Search code examples
pythonnumpyhistogrampython-polars

Using dynamic cut() breaks for each row of a dataframe


I am trying to bin values to prepare data to be later fed into a plotting library.

For this I am trying to use polars Expr.cut. The dataframe I operate on contains different groups of values, each of these groups should be binned using different breaks. Ideally I would like to use np.linspace(BinMin, BinMax, 50) for the breaks argument of Expr.cut.

I managed to make the BinMin and BinMax columns in the dataframe. But I can't manage to use np.linspace to define the breaks dynamically for each row of the dataframe.

This is a minimal example of what I tried:

import numpy as np
import polars as pl

df = pl.DataFrame({"Value": [12], "BinMin": [0], "BinMax": [100]})

At this point the dataframe looks like:

┌───────┬────────┬────────┐
│ Value ┆ BinMin ┆ BinMax │
│ ---   ┆ ---    ┆ ---    │
│ i64   ┆ i64    ┆ i64    │
╞═══════╪════════╪════════╡
│ 12    ┆ 0      ┆ 100    │
└───────┴────────┴────────┘

And trying to use Expr.cut with dynamic breaks:

df.with_columns(pl.col("Value").cut(breaks=np.linspace(pl.col("BinMin"), pl.col("BinMax"), 50)).alias("Bin"))


---------------------------------------------------------------------------
TypeError                                 Traceback (most recent call last)
Cell In[10], line 1
----> 1 df.with_columns(pl.col("Value").cut(breaks=range(pl.col("BinMin"), pl.col("BinMax"))).alias("Bin"))

TypeError: 'Expr' object cannot be interpreted as an integer

I understand the error, that np.linspace is expecting to be called with actual scalar integers, not polars Expr. But I cannot figure out how to call it with dynamic breaks derived from the BinMin and BinMax columns.


Solution

  • Unfortunately, pl.Expr.cut doesn't support expressions for the breaks argument (yet), but requires a fixed sequence.
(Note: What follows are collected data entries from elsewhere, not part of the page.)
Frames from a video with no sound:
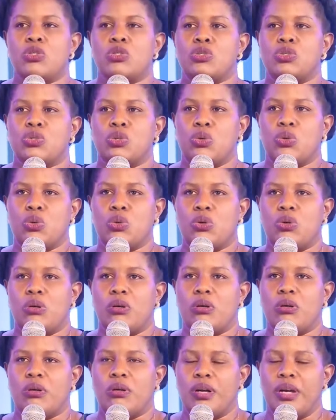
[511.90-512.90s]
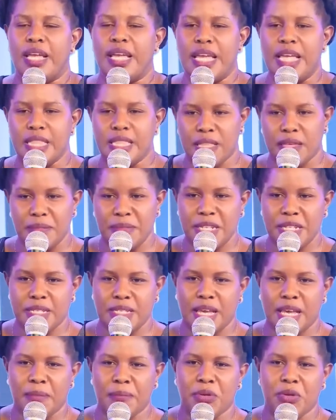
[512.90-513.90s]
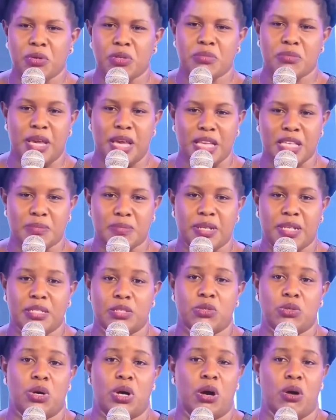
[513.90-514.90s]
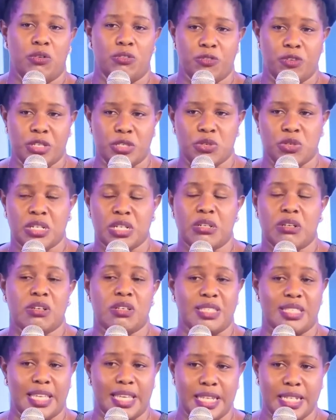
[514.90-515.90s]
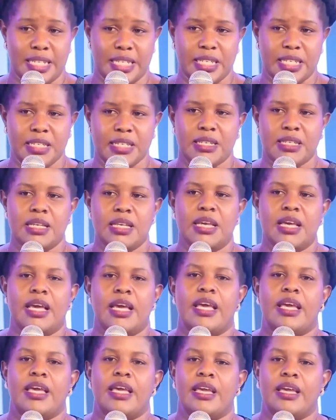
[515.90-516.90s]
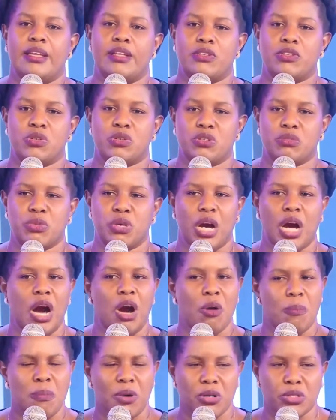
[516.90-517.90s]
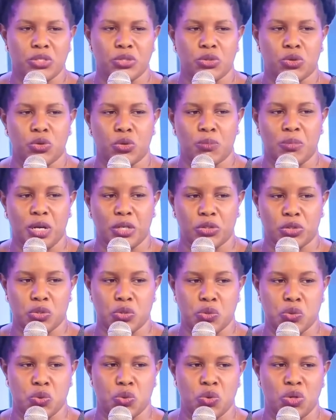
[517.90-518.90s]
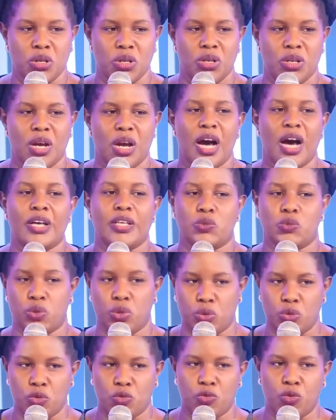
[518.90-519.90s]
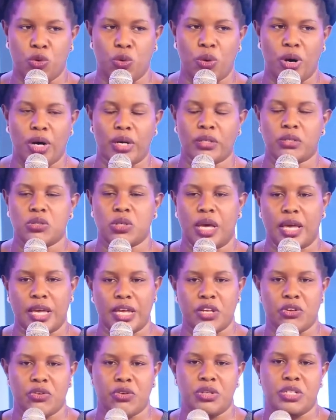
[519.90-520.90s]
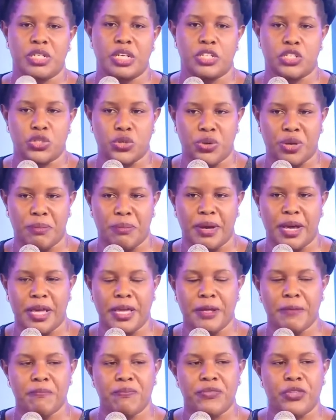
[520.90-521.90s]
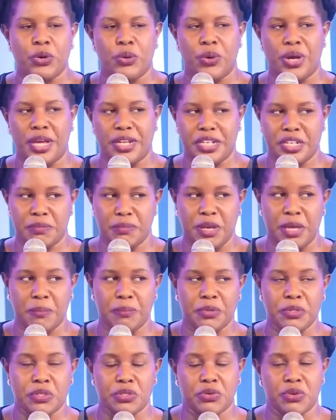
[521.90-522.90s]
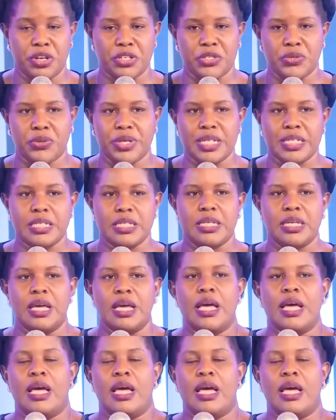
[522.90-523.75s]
So in the meantime, because my husband saw how frustrated I was getting, he told me, how about you go back to school as we look for work? So I enrolled at UMI, where I did my postgraduate.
    (This would be a good feature request though).

    A naive solution that will work for DataFrames, but doesn't use polars' native expression API, would be to use pl.Expr.map_elements together with the corresponding functionality in numpy.

    def my_cut(x, num=50):
        seq = np.linspace(x["BinMin"], x["BinMax"], num=num)
        idx = np.digitize(x["Value"], seq)
        return seq[idx-1:idx+1].tolist()
    
    (
        df
        .with_columns(
            pl.struct("Value", "BinMin", "BinMax").map_elements(my_cut).alias("Bin")
        )
    )
    
    shape: (1, 4)
    ┌───────┬────────┬────────┬────────────────────────┐
    │ Value ┆ BinMin ┆ BinMax ┆ Bin                    │
    │ ---   ┆ ---    ┆ ---    ┆ ---                    │
    │ i64   ┆ i64    ┆ i64    ┆ list[f64]              │
    ╞═══════╪════════╪════════╪════════════════════════╡
    │ 12    ┆ 0      ┆ 100    ┆ [10.204082, 12.244898] │
    └───────┴────────┴────────┴────────────────────────┘